## Aim of the exercise
Leaving out the images, please output every entry exactly as it appears.

## Records for processing
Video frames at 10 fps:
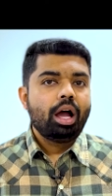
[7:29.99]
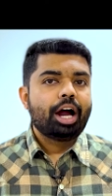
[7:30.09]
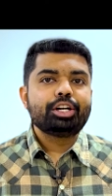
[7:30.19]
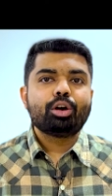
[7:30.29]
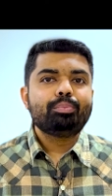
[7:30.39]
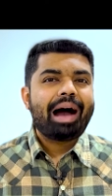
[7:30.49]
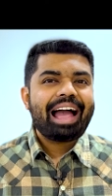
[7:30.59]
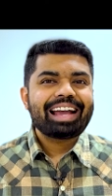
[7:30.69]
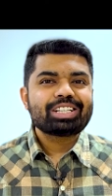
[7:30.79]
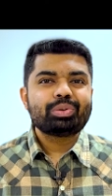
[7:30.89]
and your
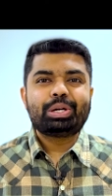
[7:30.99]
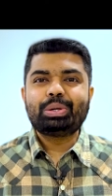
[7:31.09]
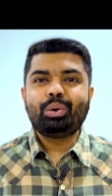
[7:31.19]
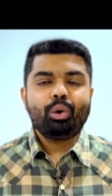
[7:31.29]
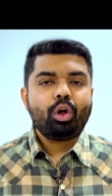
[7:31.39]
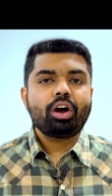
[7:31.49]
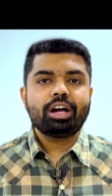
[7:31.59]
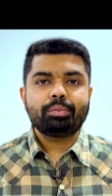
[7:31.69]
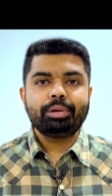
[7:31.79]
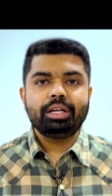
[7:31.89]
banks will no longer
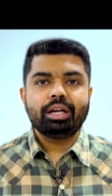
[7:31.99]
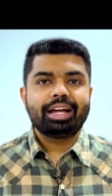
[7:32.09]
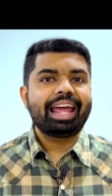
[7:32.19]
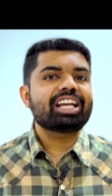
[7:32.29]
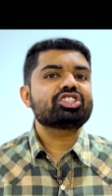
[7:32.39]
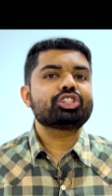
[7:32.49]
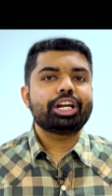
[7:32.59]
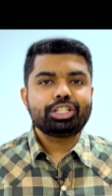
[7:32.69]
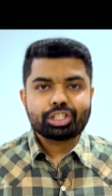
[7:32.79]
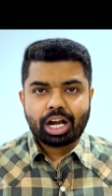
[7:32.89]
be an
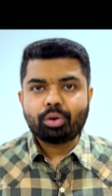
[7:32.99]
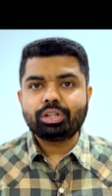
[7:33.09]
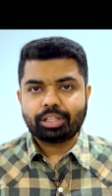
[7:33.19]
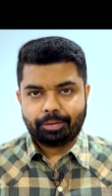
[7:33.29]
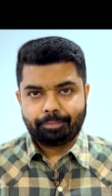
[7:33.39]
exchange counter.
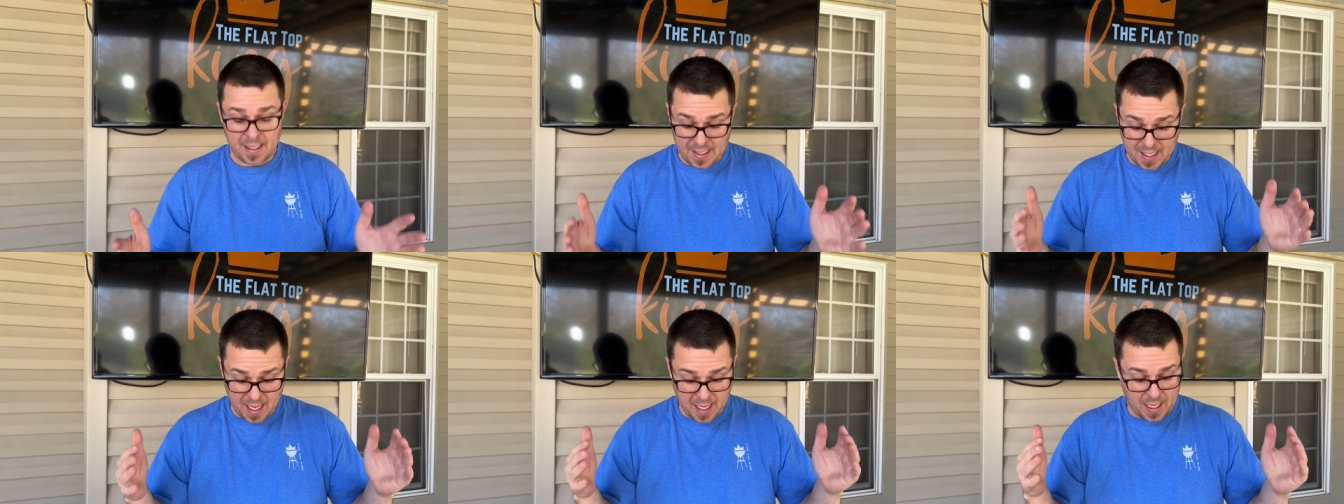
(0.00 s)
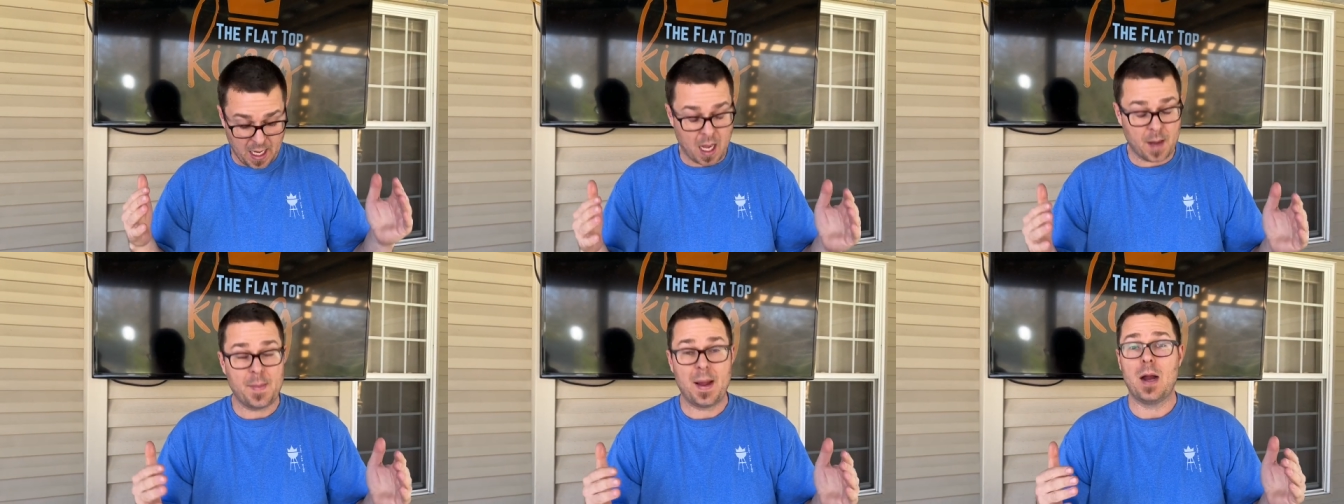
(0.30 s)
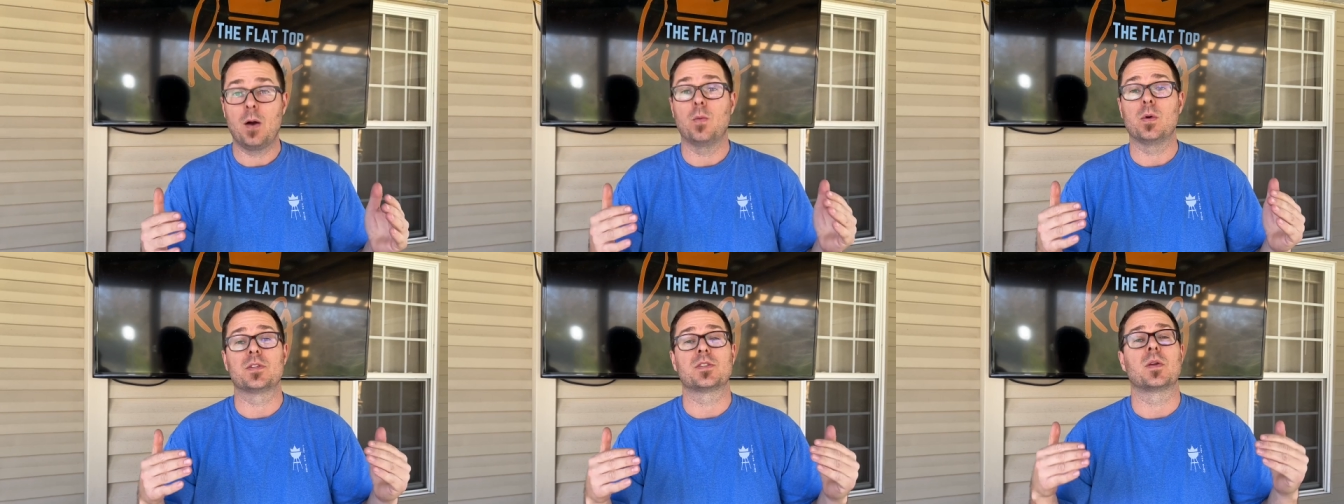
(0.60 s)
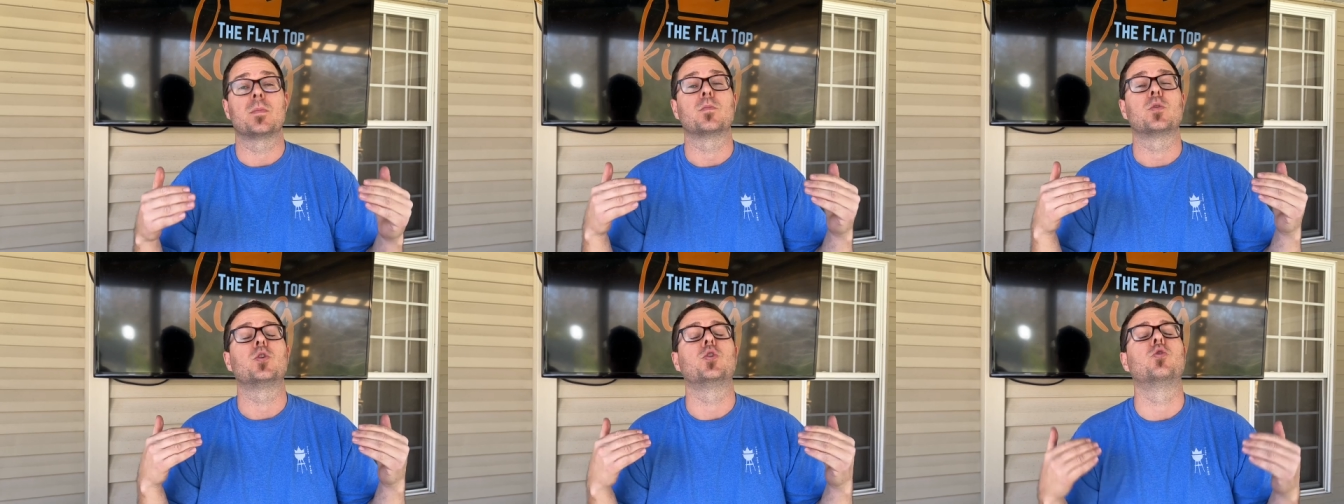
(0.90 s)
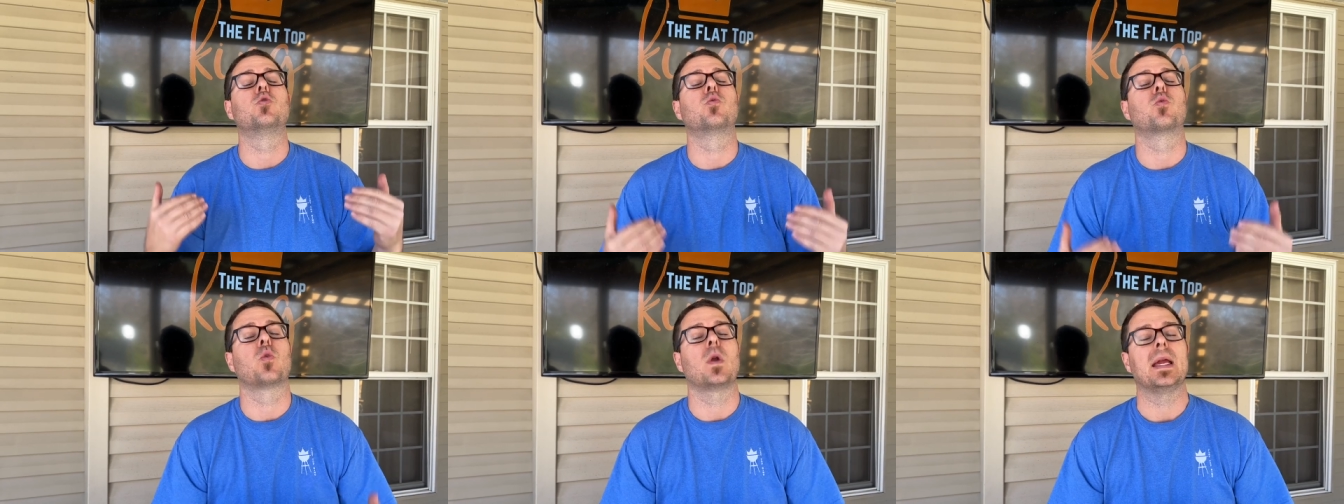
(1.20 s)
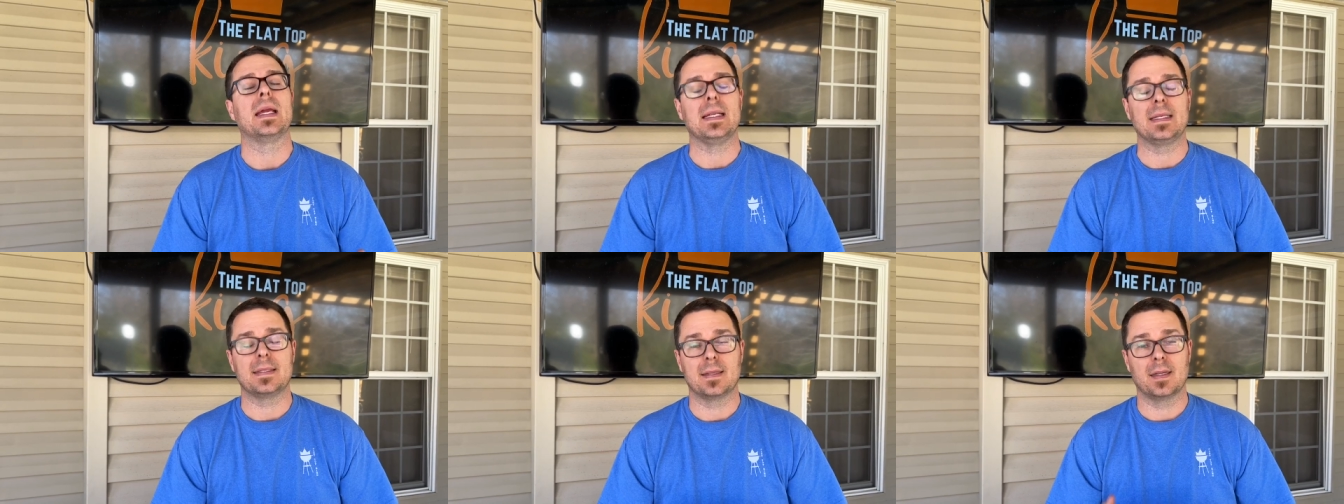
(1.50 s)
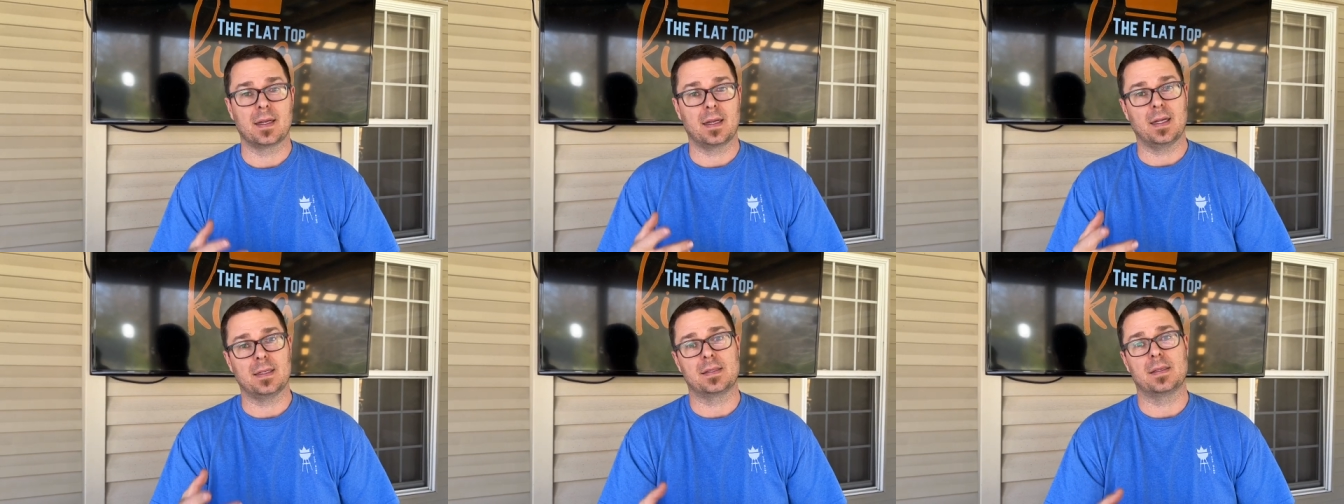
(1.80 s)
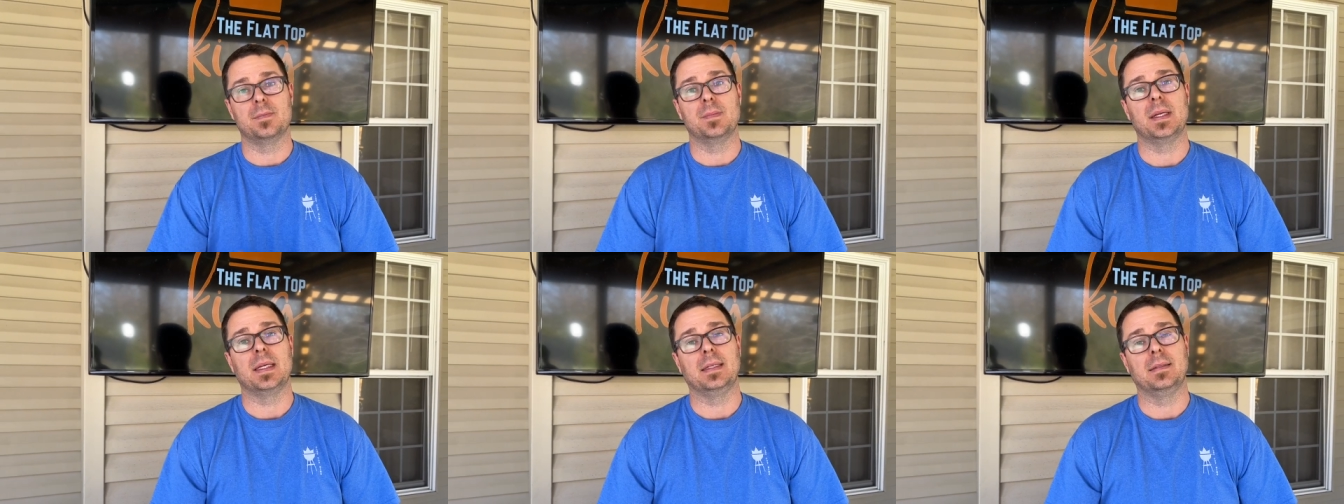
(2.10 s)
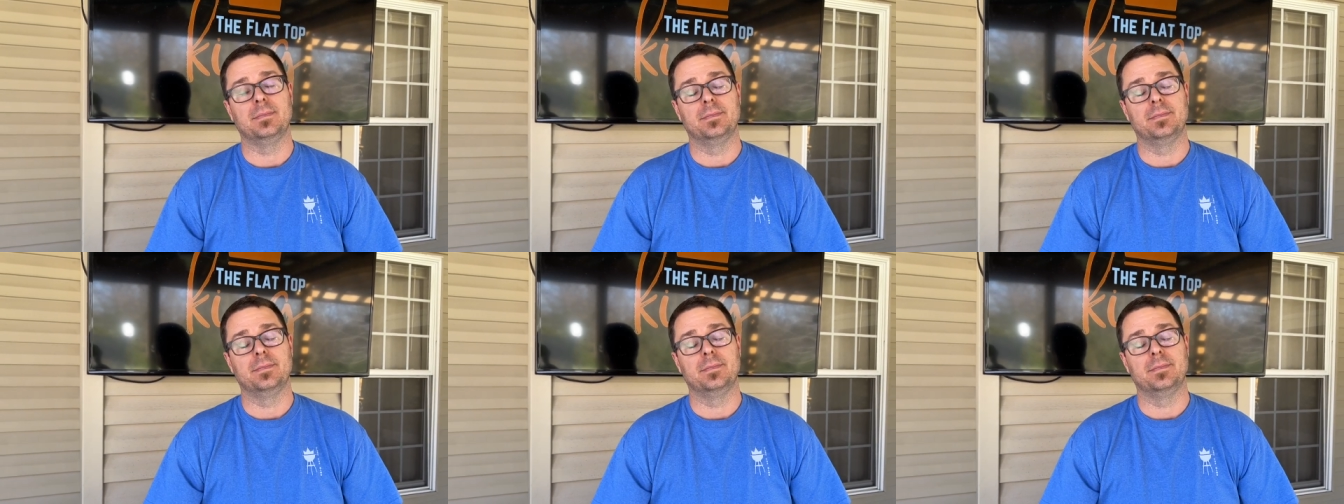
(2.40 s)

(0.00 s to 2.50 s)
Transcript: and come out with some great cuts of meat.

## Output
Video frames at 10 fps:
[7:29.99]
[7:30.09]
[7:30.19]
[7:30.29]
[7:30.39]
[7:30.49]
[7:30.59]
[7:30.69]
[7:30.79]
[7:30.89]
and your
[7:30.99]
[7:31.09]
[7:31.19]
[7:31.29]
[7:31.39]
[7:31.49]
[7:31.59]
[7:31.69]
[7:31.79]
[7:31.89]
banks will no longer
[7:31.99]
[7:32.09]
[7:32.19]
[7:32.29]
[7:32.39]
[7:32.49]
[7:32.59]
[7:32.69]
[7:32.79]
[7:32.89]
be an
[7:32.99]
[7:33.09]
[7:33.19]
[7:33.29]
[7:33.39]
exchange counter.
(0.00 s)
(0.30 s)
(0.60 s)
(0.90 s)
(1.20 s)
(1.50 s)
(1.80 s)
(2.10 s)
(2.40 s)

(0.00 s to 2.50 s)
Transcript: and come out with some great cuts of meat.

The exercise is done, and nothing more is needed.